Card shuffling
How many shuffles does it take to randomise a deck of cards?
It seems to be a relatively well-known fact that it takes about 7 riffle shuffles of a deck of 52 cards in order for it to become sufficiently randomised. But how do you measure if something is “random enough”? This famed analysis was covered in the paper Trailing the Dovetail Shuffle to its Lair.
If a deck is perfectly shuffled, one would expect that any permutation of 52 cards is equally likely, i.e. the ordering of cards follows the uniform distribution. Thus after a few shuffles, we want to find out how “far” our deck is from following the uniform distribution. One way to measure the “distance” between probability distributions is via the total variation distance (other alternatives are possible e.g. entropy).
The total variation distance between two discrete probability distributions \(X\) and \(Y\) over some state space \(S\) is given by
\[\delta(X,Y)=\frac{1}{2}\sum_{s\in S}\vert\Pr[X=s]-\Pr[Y=s]\vert.\]Equivalently, one can show that \(\delta(X,Y)=\max_{A\subseteq S}\vert \Pr[X\in A]-\Pr[Y\in A]\vert.\)

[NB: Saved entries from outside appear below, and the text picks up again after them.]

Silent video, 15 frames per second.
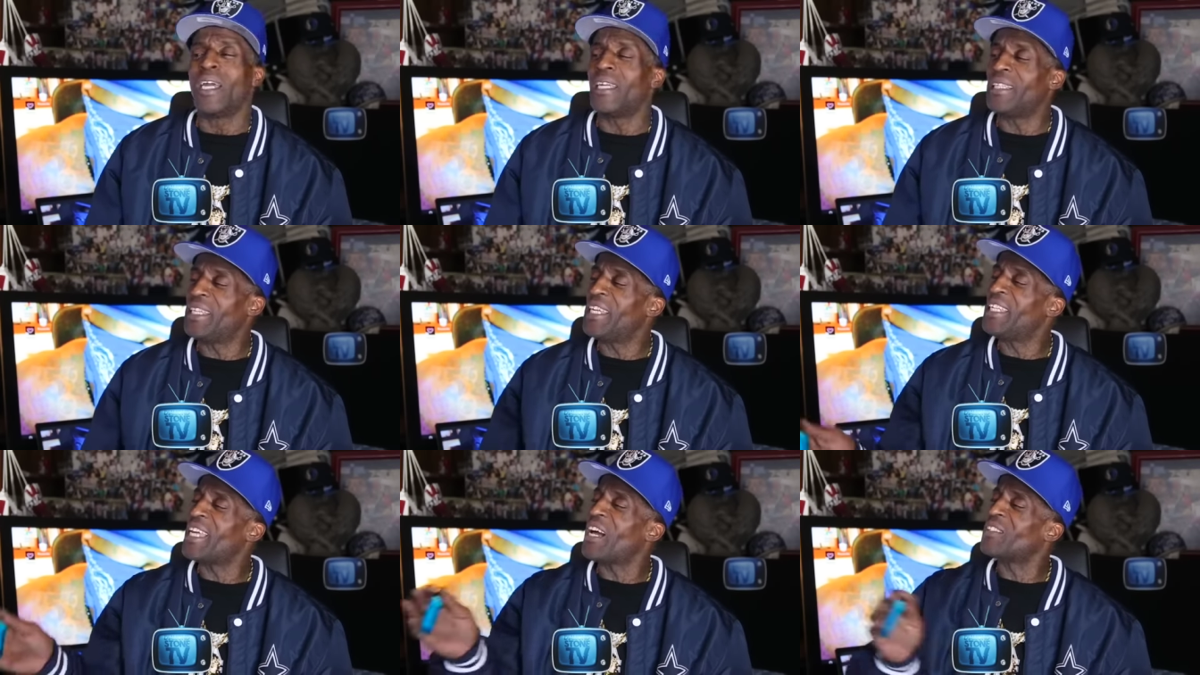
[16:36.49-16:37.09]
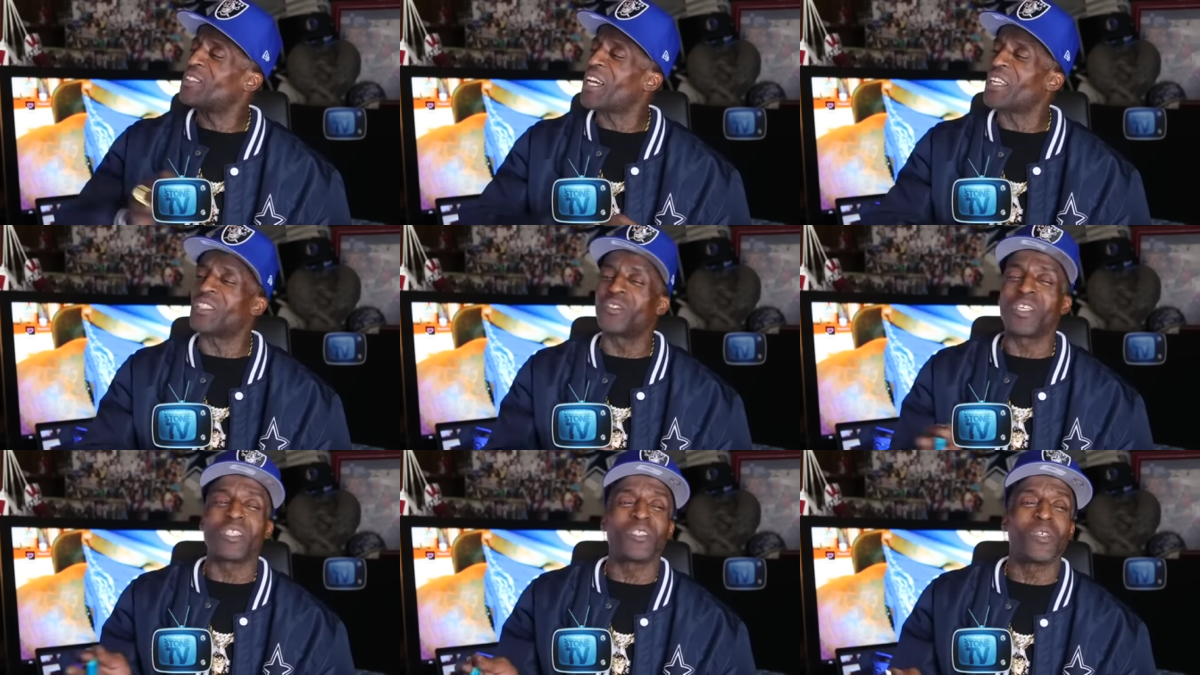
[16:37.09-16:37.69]
and then y'all try
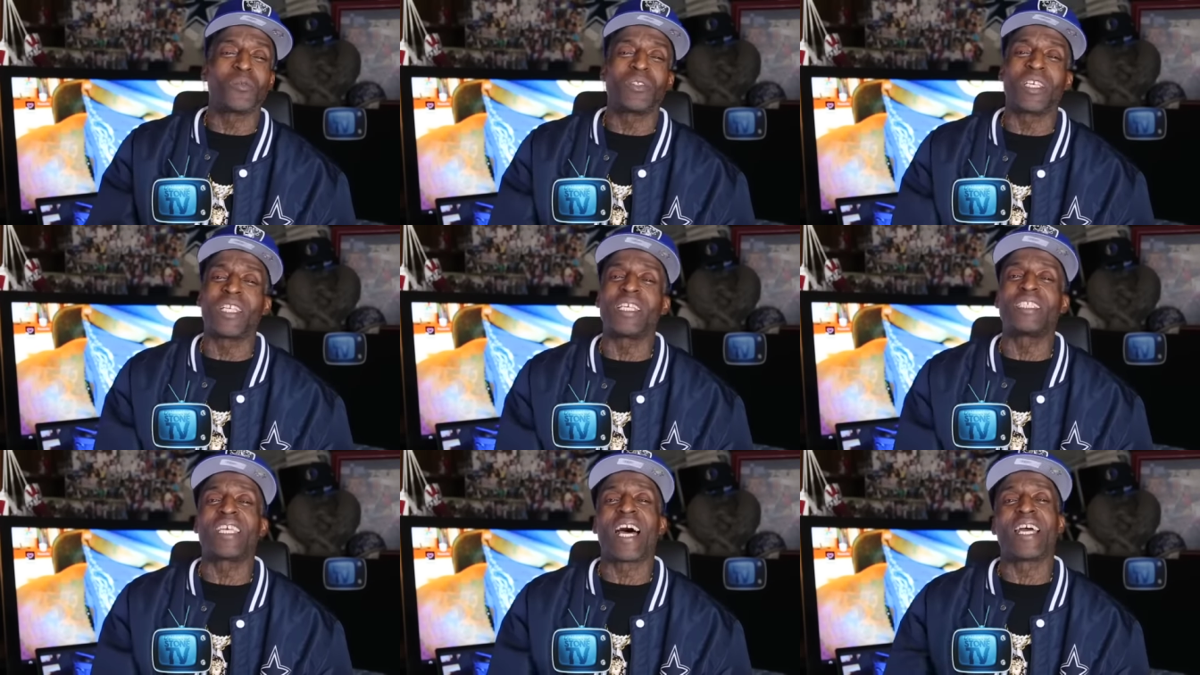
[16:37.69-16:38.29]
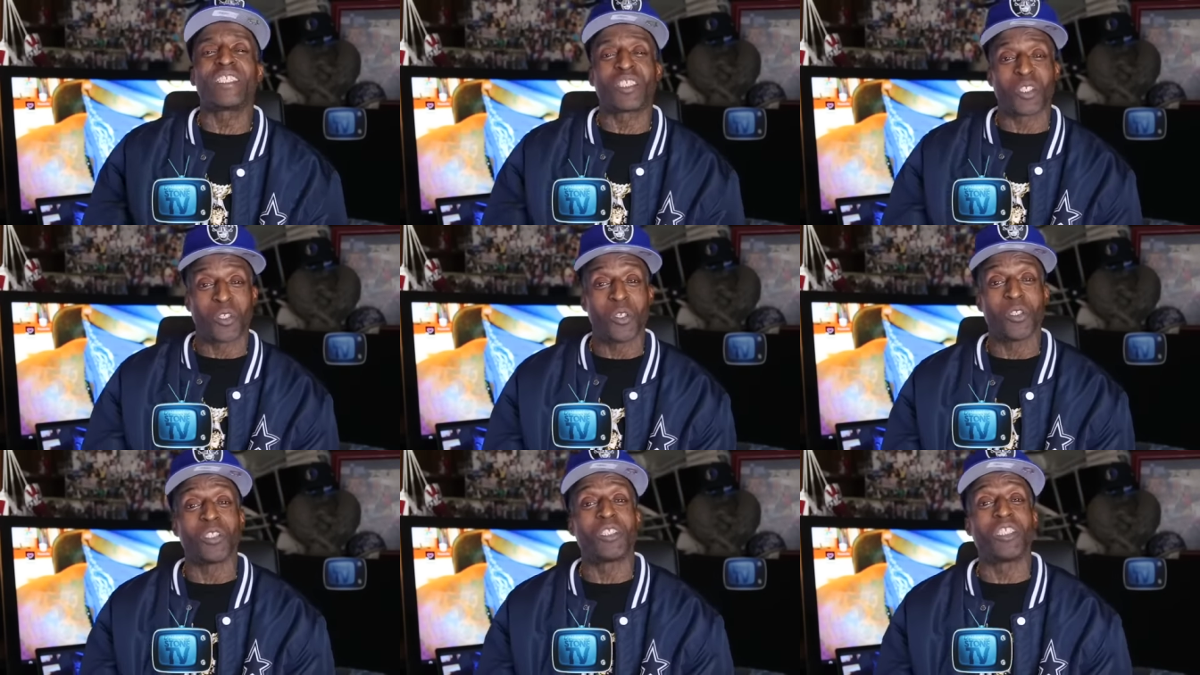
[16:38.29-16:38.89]
to dress it up, say that's how a
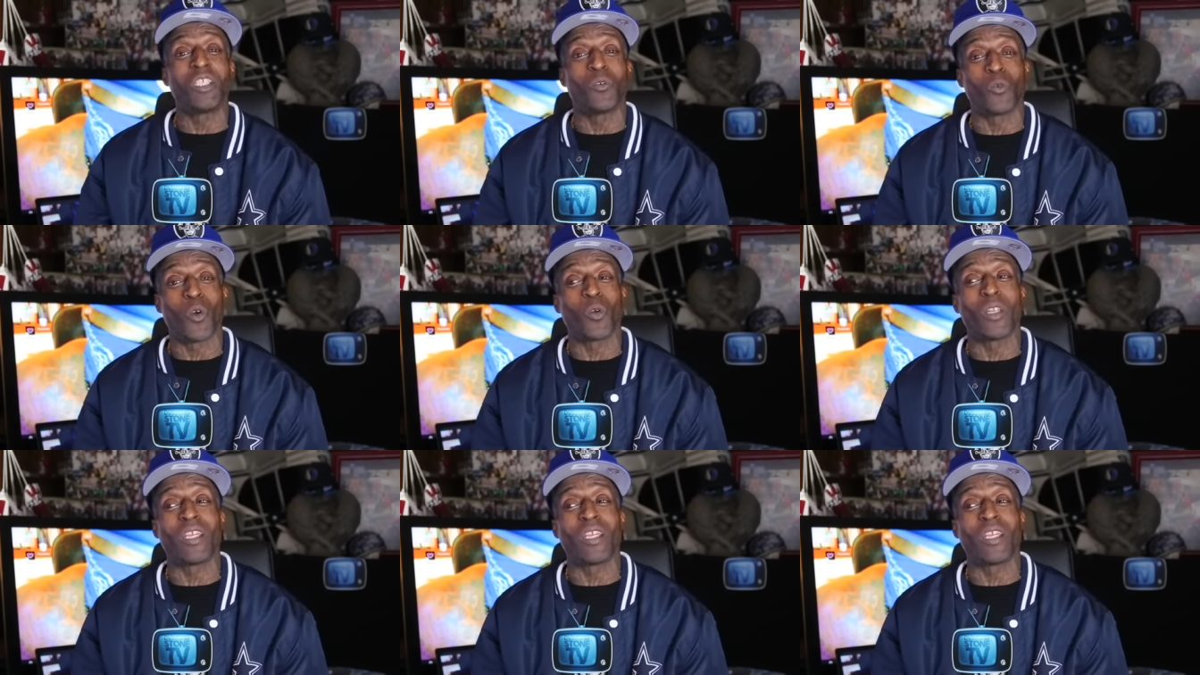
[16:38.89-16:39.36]
security team roll.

The variation distance ranges from 0 (meaning \(X\) and \(Y\) are the same distribution) to 1.
A simplified shuffle
The original analysis of variation distance of a riffle-shuffled deck relied on the Gilbert-Shannon-Reeds model of riffle shuffle permutations, and got fairly sophisticated quick.

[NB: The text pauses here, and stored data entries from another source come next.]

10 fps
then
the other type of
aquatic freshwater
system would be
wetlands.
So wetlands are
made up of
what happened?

However we can still analyse a much simpler, though stupid way of shuffling cards:
At each step, choose a card independently and uniformly at random and place it on the top of the deck. This constitutes one “shuffle”. Intuitively, if we repeat this indefinitely, the deck should eventually be sufficiently randomised. (More formally, this process is a regular Markov chain with the uniform distribution as the unique stationary distribution).
To see how well this works with a finite number of shuffles, we need to measure the variation distance between the distribution of our deck and the uniform distribution. Suppose the variation distance after some number of shuffles is less than \(\varepsilon.\) Then every permutation of the cards must have probability at most
\[\frac{1}{52!}+\varepsilon\]In fact an even stronger bound holds - for any subset \(A\subseteq S\), the probability that the final permutation is from \(A\) is at most \(\pi(A)+\varepsilon.\) Thus if we shuffle a fresh deck of cards until variation distance is less than \(\varepsilon\), the probability that an ace remains the top card is at most \(\varepsilon\) more than if we had a completely random deck.
Analysis
Here we introduce the coupling lemma: (A coupling of \(X\) and \(Y\) is a joint distribution \(W=(W_1,W_2)\) over \(S\times S\) such that its two marginal distributions are \(X\) and \(Y\), i.e. the same randomness is used to generate \(X\) and \(Y\).)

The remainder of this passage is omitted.